Could you transcribe every record below exactly as written, excluding the pictures?

········

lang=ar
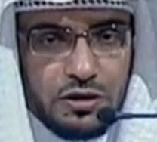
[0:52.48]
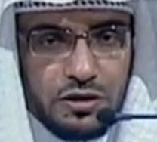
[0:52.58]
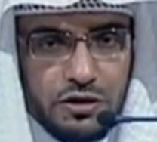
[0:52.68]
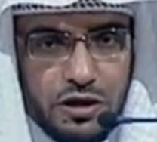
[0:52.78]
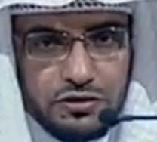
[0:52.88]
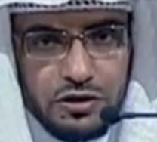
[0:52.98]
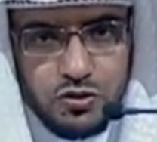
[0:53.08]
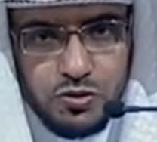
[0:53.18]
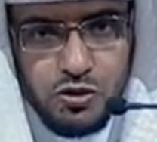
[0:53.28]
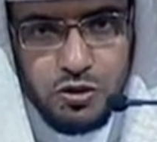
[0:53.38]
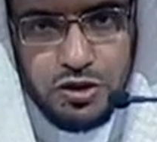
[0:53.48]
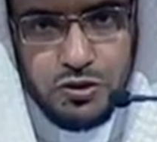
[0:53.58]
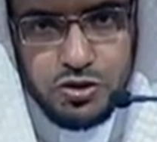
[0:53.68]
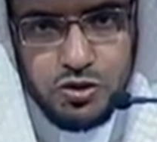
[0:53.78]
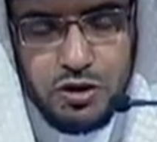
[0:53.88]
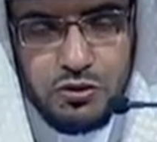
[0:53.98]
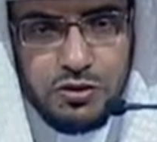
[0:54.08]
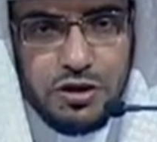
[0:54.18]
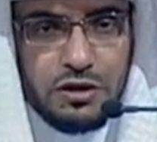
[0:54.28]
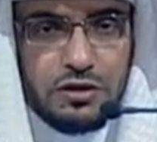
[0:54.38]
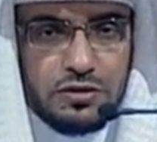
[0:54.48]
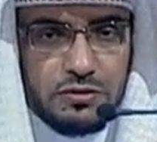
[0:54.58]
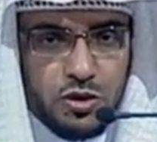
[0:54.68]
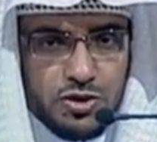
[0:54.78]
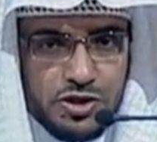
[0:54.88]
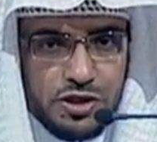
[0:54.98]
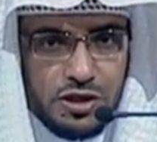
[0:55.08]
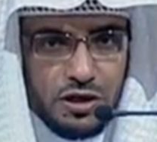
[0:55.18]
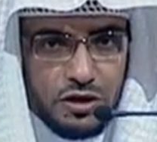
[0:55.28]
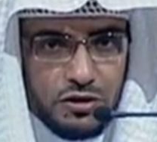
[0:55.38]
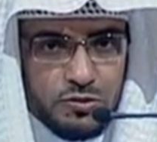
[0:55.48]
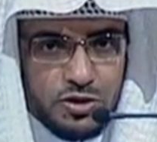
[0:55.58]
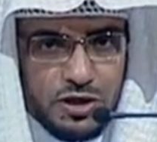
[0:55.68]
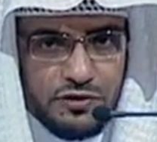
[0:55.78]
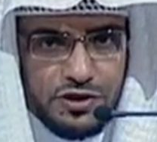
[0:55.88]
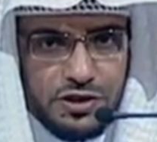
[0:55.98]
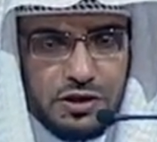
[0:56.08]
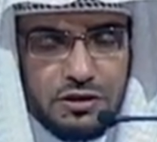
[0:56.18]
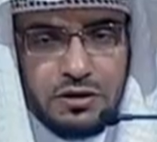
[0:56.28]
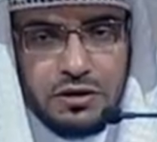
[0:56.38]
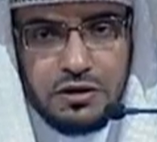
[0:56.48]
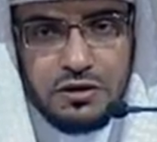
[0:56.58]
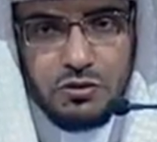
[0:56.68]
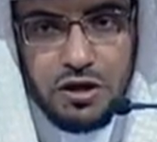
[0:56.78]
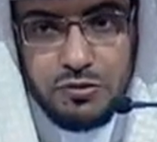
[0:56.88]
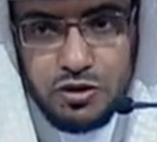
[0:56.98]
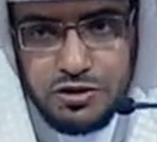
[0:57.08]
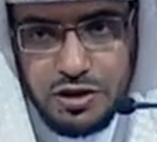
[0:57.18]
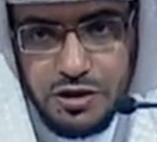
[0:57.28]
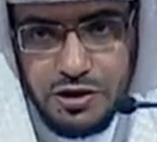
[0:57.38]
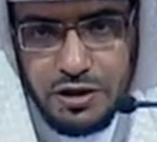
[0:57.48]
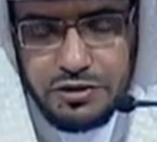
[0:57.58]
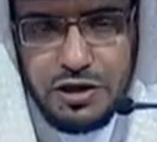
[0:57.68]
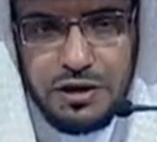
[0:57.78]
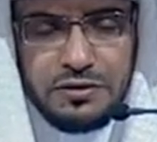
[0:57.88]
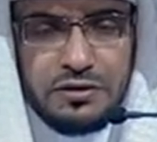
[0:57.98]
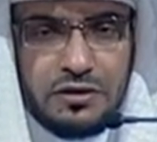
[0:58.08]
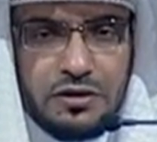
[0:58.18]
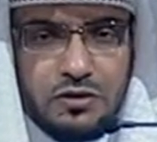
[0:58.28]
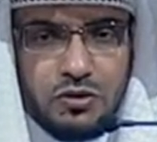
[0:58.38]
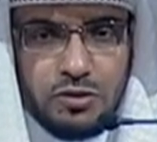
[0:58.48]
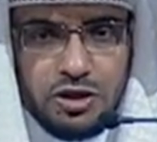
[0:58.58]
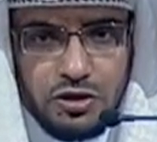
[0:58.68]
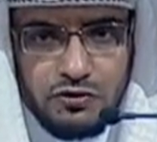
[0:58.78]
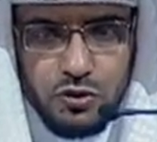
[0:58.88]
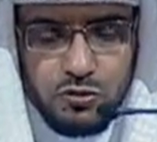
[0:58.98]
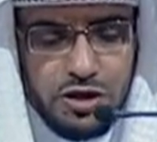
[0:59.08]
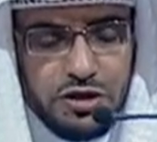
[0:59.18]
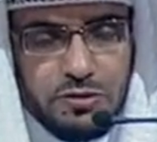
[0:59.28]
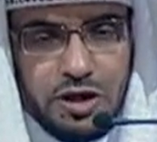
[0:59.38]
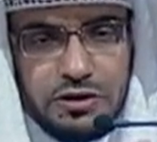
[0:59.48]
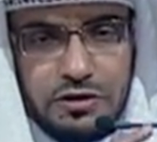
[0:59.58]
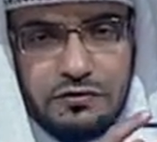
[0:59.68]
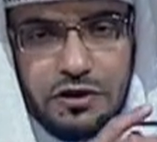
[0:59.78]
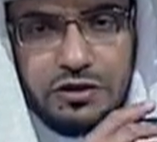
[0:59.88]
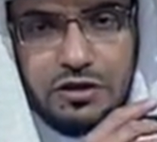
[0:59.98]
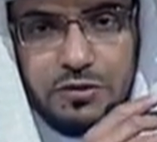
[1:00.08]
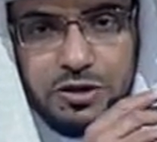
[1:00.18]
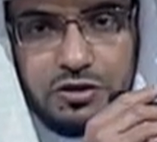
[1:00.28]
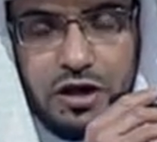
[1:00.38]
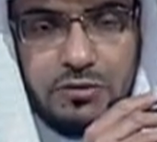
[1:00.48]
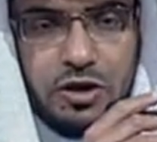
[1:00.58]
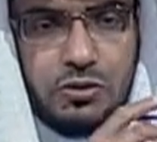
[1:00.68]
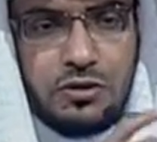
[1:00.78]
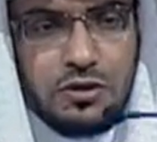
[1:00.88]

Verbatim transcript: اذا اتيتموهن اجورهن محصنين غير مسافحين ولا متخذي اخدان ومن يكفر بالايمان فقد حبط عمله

········

Answer to the exercise
lang=ar
[0:52.48]
[0:52.58]
[0:52.68]
[0:52.78]
[0:52.88]
[0:52.98]
[0:53.08]
[0:53.18]
[0:53.28]
[0:53.38]
[0:53.48]
[0:53.58]
[0:53.68]
[0:53.78]
[0:53.88]
[0:53.98]
[0:54.08]
[0:54.18]
[0:54.28]
[0:54.38]
[0:54.48]
[0:54.58]
[0:54.68]
[0:54.78]
[0:54.88]
[0:54.98]
[0:55.08]
[0:55.18]
[0:55.28]
[0:55.38]
[0:55.48]
[0:55.58]
[0:55.68]
[0:55.78]
[0:55.88]
[0:55.98]
[0:56.08]
[0:56.18]
[0:56.28]
[0:56.38]
[0:56.48]
[0:56.58]
[0:56.68]
[0:56.78]
[0:56.88]
[0:56.98]
[0:57.08]
[0:57.18]
[0:57.28]
[0:57.38]
[0:57.48]
[0:57.58]
[0:57.68]
[0:57.78]
[0:57.88]
[0:57.98]
[0:58.08]
[0:58.18]
[0:58.28]
[0:58.38]
[0:58.48]
[0:58.58]
[0:58.68]
[0:58.78]
[0:58.88]
[0:58.98]
[0:59.08]
[0:59.18]
[0:59.28]
[0:59.38]
[0:59.48]
[0:59.58]
[0:59.68]
[0:59.78]
[0:59.88]
[0:59.98]
[1:00.08]
[1:00.18]
[1:00.28]
[1:00.38]
[1:00.48]
[1:00.58]
[1:00.68]
[1:00.78]
[1:00.88]

Verbatim transcript: اذا اتيتموهن اجورهن محصنين غير مسافحين ولا متخذي اخدان ومن يكفر بالايمان فقد حبط عمله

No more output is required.